**WORK TO BE COMPLETED:** After locating the line with "[0:58.42-0:59.47]", set down that line and all the lines that follow it, unchanged, to the end of the records; omit the pictures.

**RECORDS PROVIDED:**

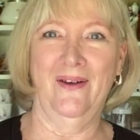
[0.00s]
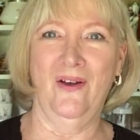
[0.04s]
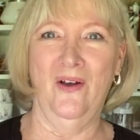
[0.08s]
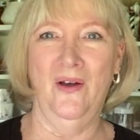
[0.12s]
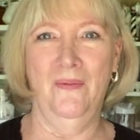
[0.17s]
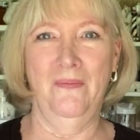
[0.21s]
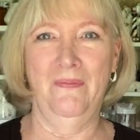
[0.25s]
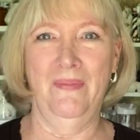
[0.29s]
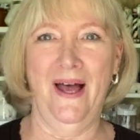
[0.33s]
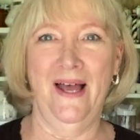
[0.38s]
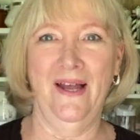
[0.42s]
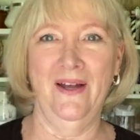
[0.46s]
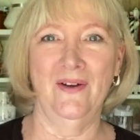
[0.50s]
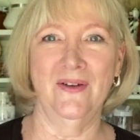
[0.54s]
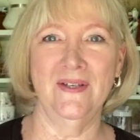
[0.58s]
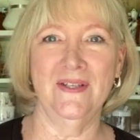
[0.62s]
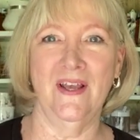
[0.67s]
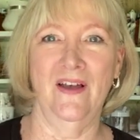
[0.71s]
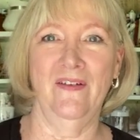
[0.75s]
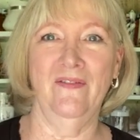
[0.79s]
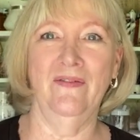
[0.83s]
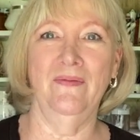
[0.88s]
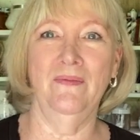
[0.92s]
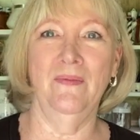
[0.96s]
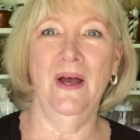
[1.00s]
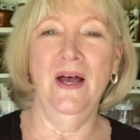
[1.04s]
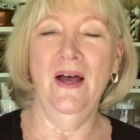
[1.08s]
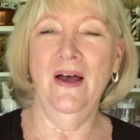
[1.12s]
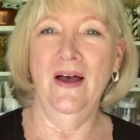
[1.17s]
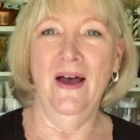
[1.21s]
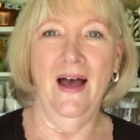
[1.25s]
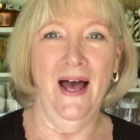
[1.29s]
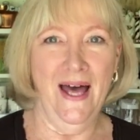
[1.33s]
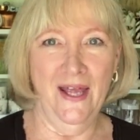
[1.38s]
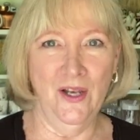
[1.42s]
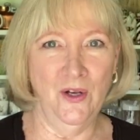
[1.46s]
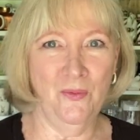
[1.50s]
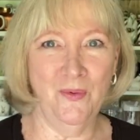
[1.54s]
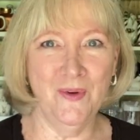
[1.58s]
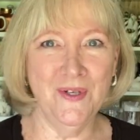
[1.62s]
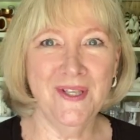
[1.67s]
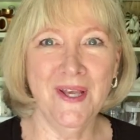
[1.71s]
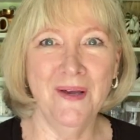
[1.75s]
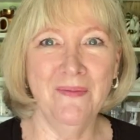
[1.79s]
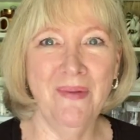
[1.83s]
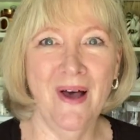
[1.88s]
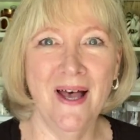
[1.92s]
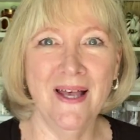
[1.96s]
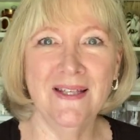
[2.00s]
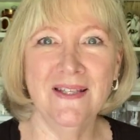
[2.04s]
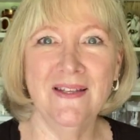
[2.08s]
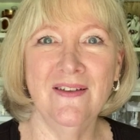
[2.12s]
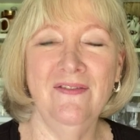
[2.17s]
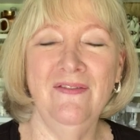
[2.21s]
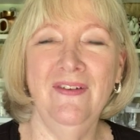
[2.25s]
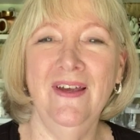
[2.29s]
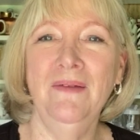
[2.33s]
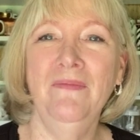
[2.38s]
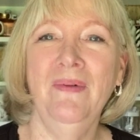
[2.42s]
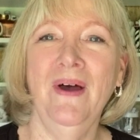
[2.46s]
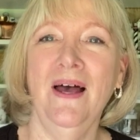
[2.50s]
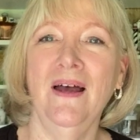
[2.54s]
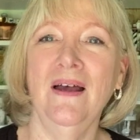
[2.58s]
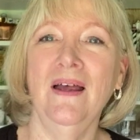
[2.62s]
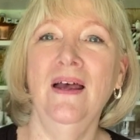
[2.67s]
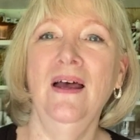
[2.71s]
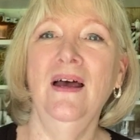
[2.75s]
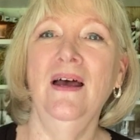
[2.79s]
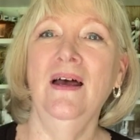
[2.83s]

All buyers have 100% positive feedback.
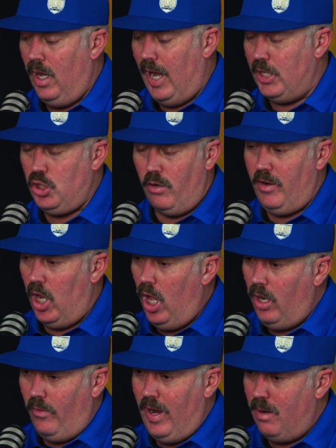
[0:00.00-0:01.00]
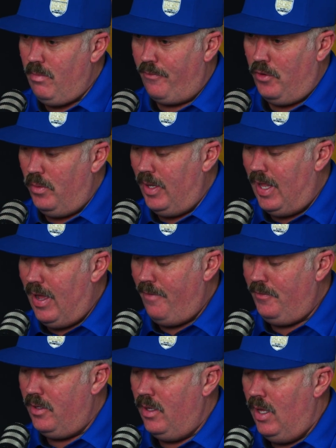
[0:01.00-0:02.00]
I drove it all around before we
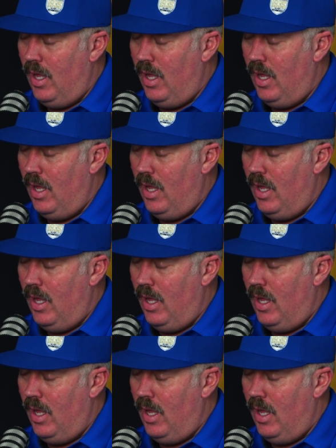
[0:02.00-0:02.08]
left,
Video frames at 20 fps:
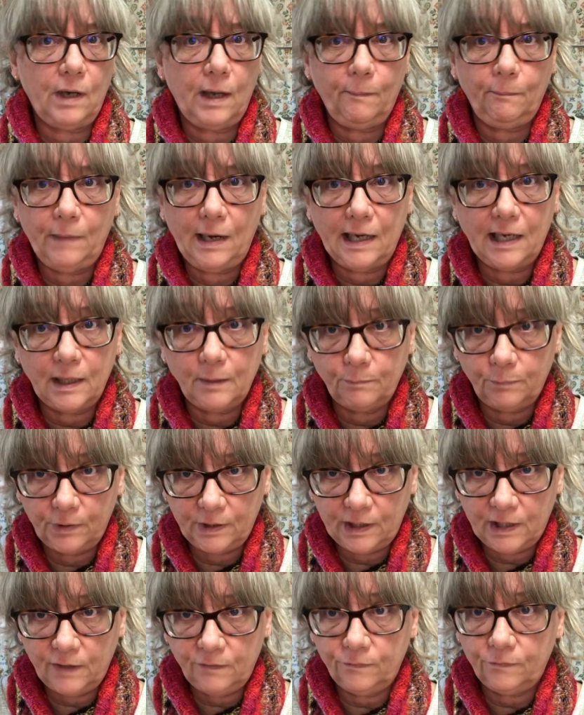I'll make it
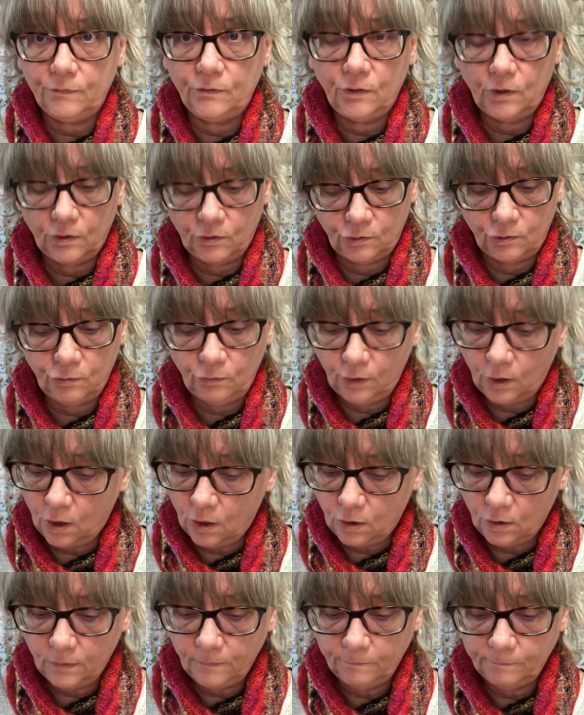brief, not too
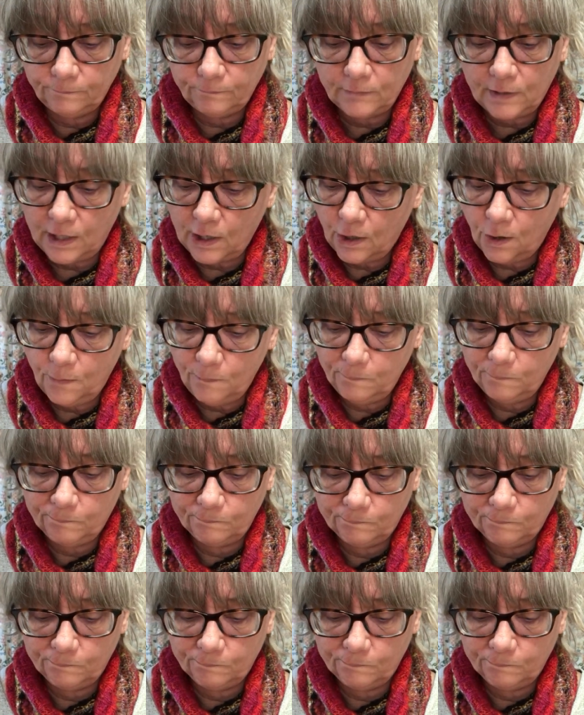long, I hope.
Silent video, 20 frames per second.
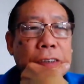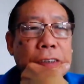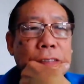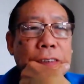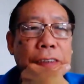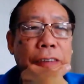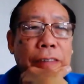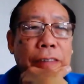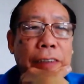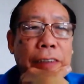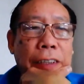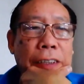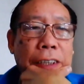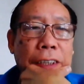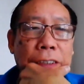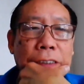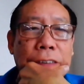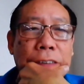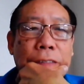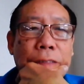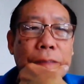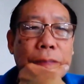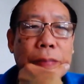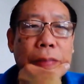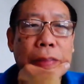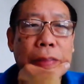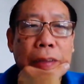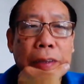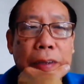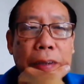the gift is one thing,
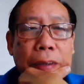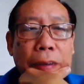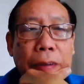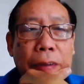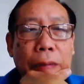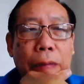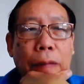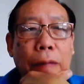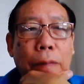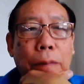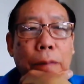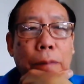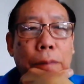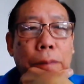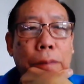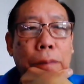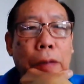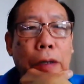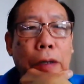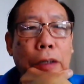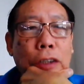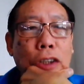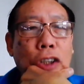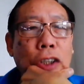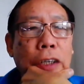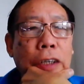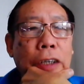but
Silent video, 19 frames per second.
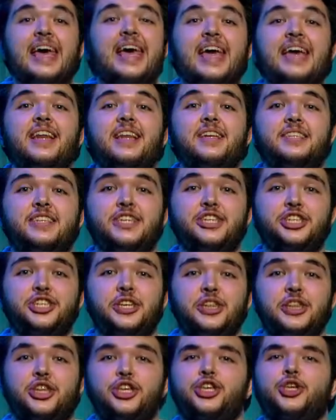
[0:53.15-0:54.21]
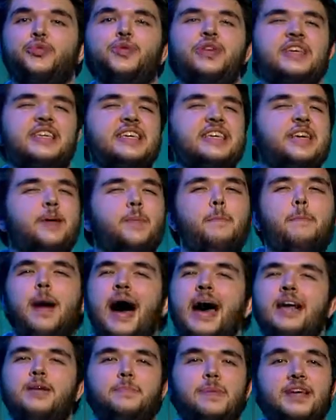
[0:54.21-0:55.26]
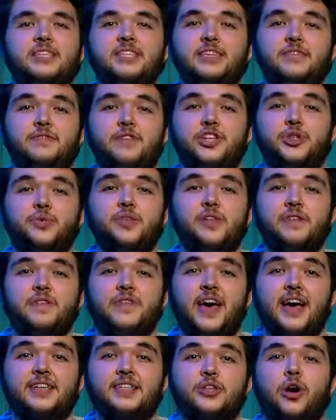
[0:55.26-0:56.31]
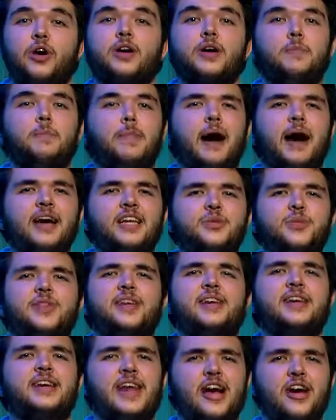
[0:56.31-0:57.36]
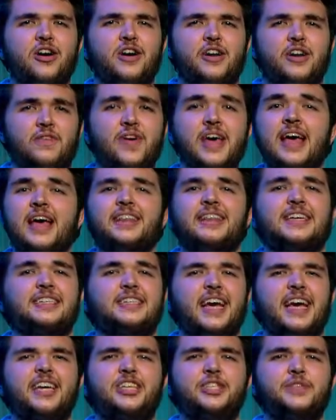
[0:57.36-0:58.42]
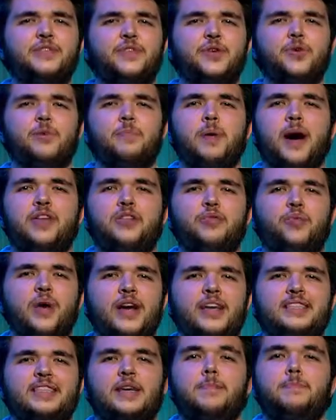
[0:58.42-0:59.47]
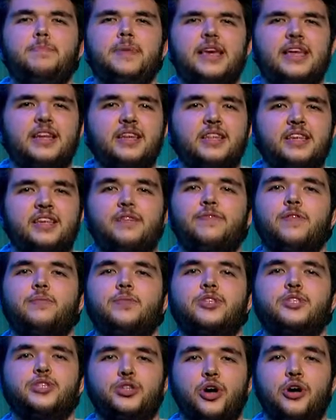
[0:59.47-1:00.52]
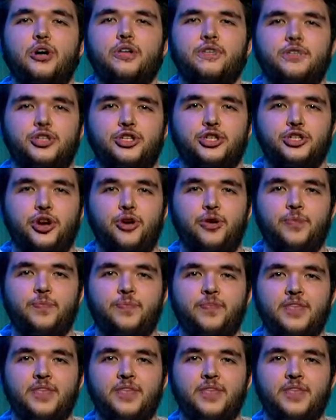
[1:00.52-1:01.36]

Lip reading: In addition, the unique, mind-bending visual effects are combined with a narrative that takes the viewer by the reins immediately from the start of the show.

**PROBLEM SOLUTION:**
[0:58.42-0:59.47]
[0:59.47-1:00.52]
[1:00.52-1:01.36]

Lip reading: In addition, the unique, mind-bending visual effects are combined with a narrative that takes the viewer by the reins immediately from the start of the show.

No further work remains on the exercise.